In this talk, social and organizational psychology expert Jennifer Parlamas unpacks the science of anger and the myths behind venting and reveals why it actually can reinforce anger rather than alleviate it. She shares what you might want to consider doing instead.
So I'd like to begin with a story. When my daughter was a baby, we lived in New York City, and I was there studying to get a PhD in social and organizational psychology, and I was researching conflict resolution and negotiation. And like most New Yorkers, we would walk everywhere, and I would push her in a stroller with two hands, like a responsible parent, all over the city.

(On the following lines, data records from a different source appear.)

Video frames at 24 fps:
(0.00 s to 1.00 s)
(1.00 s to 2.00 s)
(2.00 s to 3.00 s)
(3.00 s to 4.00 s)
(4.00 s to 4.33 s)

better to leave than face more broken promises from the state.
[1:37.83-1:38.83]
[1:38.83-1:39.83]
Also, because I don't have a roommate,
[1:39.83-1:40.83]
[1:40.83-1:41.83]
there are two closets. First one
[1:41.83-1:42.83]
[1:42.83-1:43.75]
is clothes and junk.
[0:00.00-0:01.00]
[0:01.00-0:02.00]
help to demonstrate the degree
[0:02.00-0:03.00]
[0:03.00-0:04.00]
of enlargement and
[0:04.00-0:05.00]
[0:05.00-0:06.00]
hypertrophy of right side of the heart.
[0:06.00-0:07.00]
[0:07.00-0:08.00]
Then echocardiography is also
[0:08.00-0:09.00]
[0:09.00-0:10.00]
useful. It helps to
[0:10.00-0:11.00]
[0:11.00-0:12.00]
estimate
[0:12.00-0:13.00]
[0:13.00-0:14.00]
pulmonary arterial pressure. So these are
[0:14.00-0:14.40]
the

But I noticed that my husband, he pushed the stroller quite differently. with one hand kind of off to the side, and kind of looking a little bit too cool, like he had better places to be. And this really bothered me. I started to get angry. And I started to make all these causal attributions, what psychologists call these explanations for his behavior.
One, I thought maybe, oh, he's a hotshot Wall Street lawyer now. He thinks he's too good to push a stroller. Or I thought maybe he thinks women are the only ones who should push strollers. Or maybe he didn't care about safety, and that was why he was doing it that way. So as I was thinking about all these explanations for his behavior, I started to get angry.

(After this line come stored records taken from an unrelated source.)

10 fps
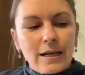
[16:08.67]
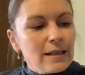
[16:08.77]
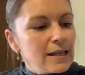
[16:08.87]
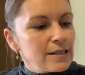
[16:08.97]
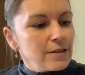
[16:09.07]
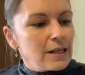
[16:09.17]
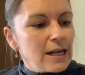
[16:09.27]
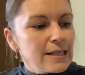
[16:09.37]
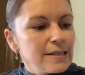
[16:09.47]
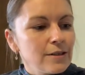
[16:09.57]
and that's on a
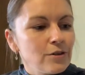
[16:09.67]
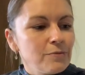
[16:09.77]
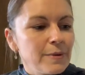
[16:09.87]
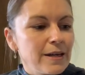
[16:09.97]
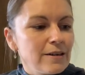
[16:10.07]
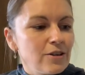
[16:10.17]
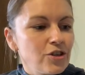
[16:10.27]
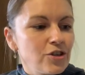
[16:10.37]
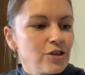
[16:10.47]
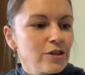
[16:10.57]
lesson of
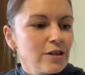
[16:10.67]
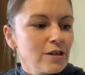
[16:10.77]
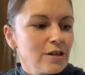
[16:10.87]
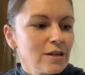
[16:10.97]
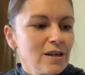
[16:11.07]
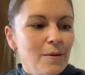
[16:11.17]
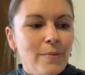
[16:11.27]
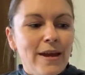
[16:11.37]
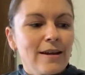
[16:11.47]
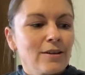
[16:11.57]
marriage.
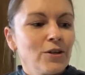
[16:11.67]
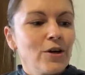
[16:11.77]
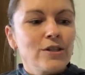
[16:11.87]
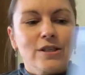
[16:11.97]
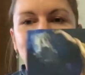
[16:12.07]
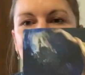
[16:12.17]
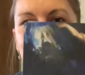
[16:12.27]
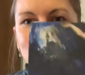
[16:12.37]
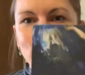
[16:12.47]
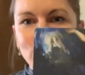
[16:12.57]
Make not a
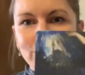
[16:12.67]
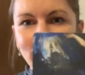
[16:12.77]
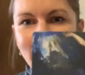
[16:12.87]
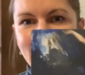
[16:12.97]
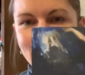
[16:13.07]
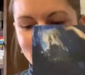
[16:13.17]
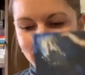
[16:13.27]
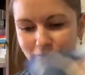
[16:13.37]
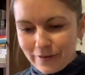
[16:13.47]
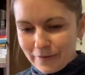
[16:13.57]
bond of
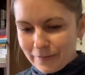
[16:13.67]
love.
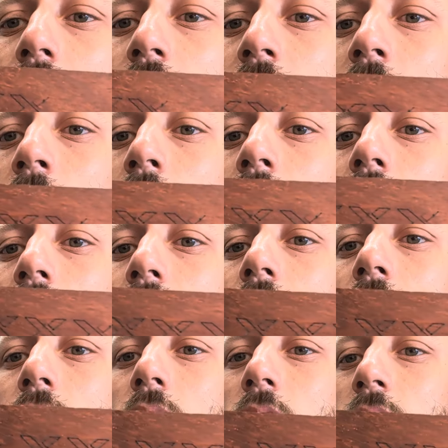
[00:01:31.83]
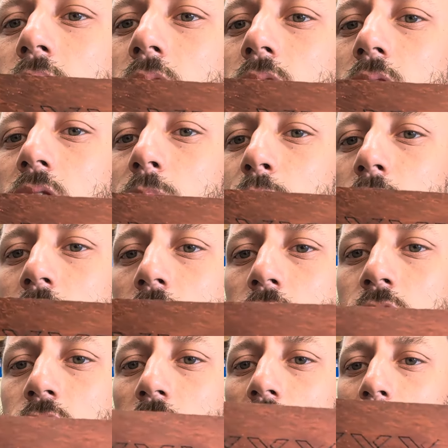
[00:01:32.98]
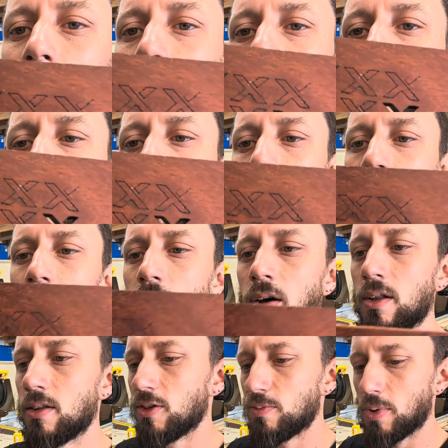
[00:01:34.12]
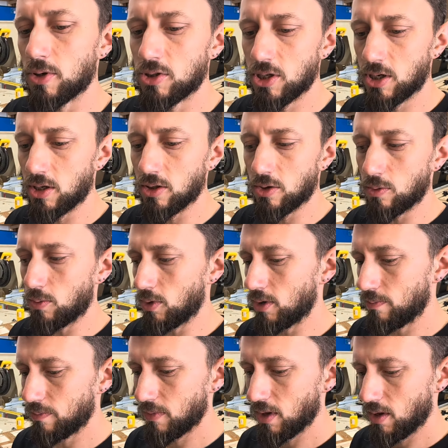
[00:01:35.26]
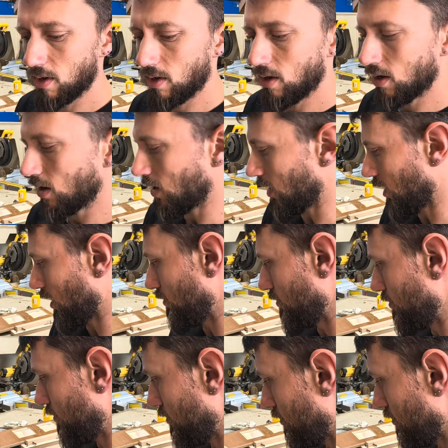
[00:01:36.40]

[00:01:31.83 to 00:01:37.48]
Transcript: So this thing did a pretty good job on this particular wood. And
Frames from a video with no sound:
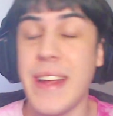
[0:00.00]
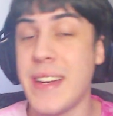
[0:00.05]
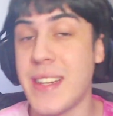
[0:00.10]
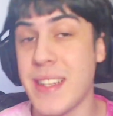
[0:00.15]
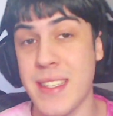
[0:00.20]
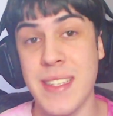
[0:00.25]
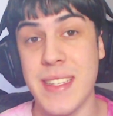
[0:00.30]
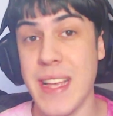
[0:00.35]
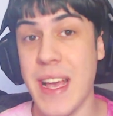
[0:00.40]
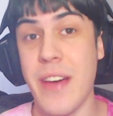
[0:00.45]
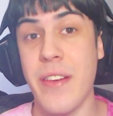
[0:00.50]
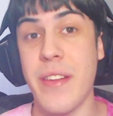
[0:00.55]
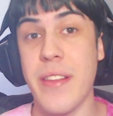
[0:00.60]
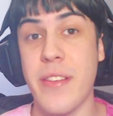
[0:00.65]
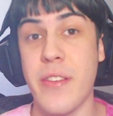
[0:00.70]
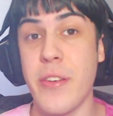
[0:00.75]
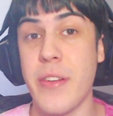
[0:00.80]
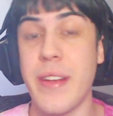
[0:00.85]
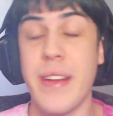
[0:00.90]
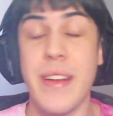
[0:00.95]
it doesn't sound
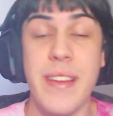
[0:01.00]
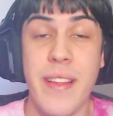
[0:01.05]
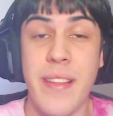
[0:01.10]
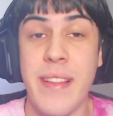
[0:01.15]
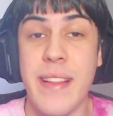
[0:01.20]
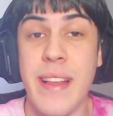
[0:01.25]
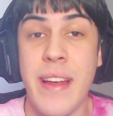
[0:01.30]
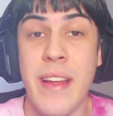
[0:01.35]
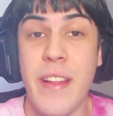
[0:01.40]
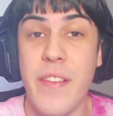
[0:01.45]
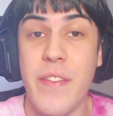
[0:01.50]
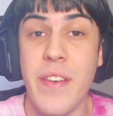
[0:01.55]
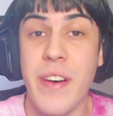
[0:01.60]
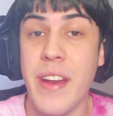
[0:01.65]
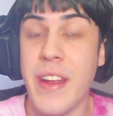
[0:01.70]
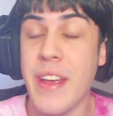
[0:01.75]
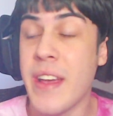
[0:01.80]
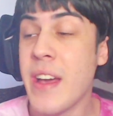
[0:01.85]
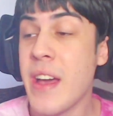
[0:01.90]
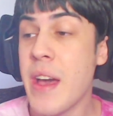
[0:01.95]
as good, it doesn't sound as
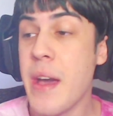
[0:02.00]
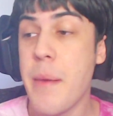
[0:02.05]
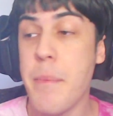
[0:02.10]
funny.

And that anger started to build up, and I vented. I expressed my anger forcefully to anybody who would listen, called my friends, called my sister. But that venting didn't help release my anger. I actually felt even angrier, until one day, I saw my dad pushing the stroller the exact same way. He came into the city, and he was taking my daughter to the park, and he's walking like that.
And I know my dad doesn't care about looking cool. Sorry, Dad. And I said, I know I must be missing something here. What don't I know about this situation? So I asked him a simple question. I said, dad, why are you pushing the stroller like this? And he said, oh, well, because when I use two hands, my stride is too long and I kick the bottom of the stroller and it hurts.
It actually cuts into my shins. He's like, so I much prefer it, but that's why I do it. And so what I realized at the time, I was learning all about this cognitive bias, but I made the fundamental attribution error. This is when you over-attribute the causes for someone's behavior to something internal to them, something internal and controllable, rather than to some external cause.
So you under-emphasize the external or situational causes that might be really the explanations for someone's behavior. So at that moment, I started to get really curious about venting because I thought that was helping me in some way. So as a researcher and getting my PhD, I started to look into venting a little bit more. And I found out that actually venting doesn't release anger.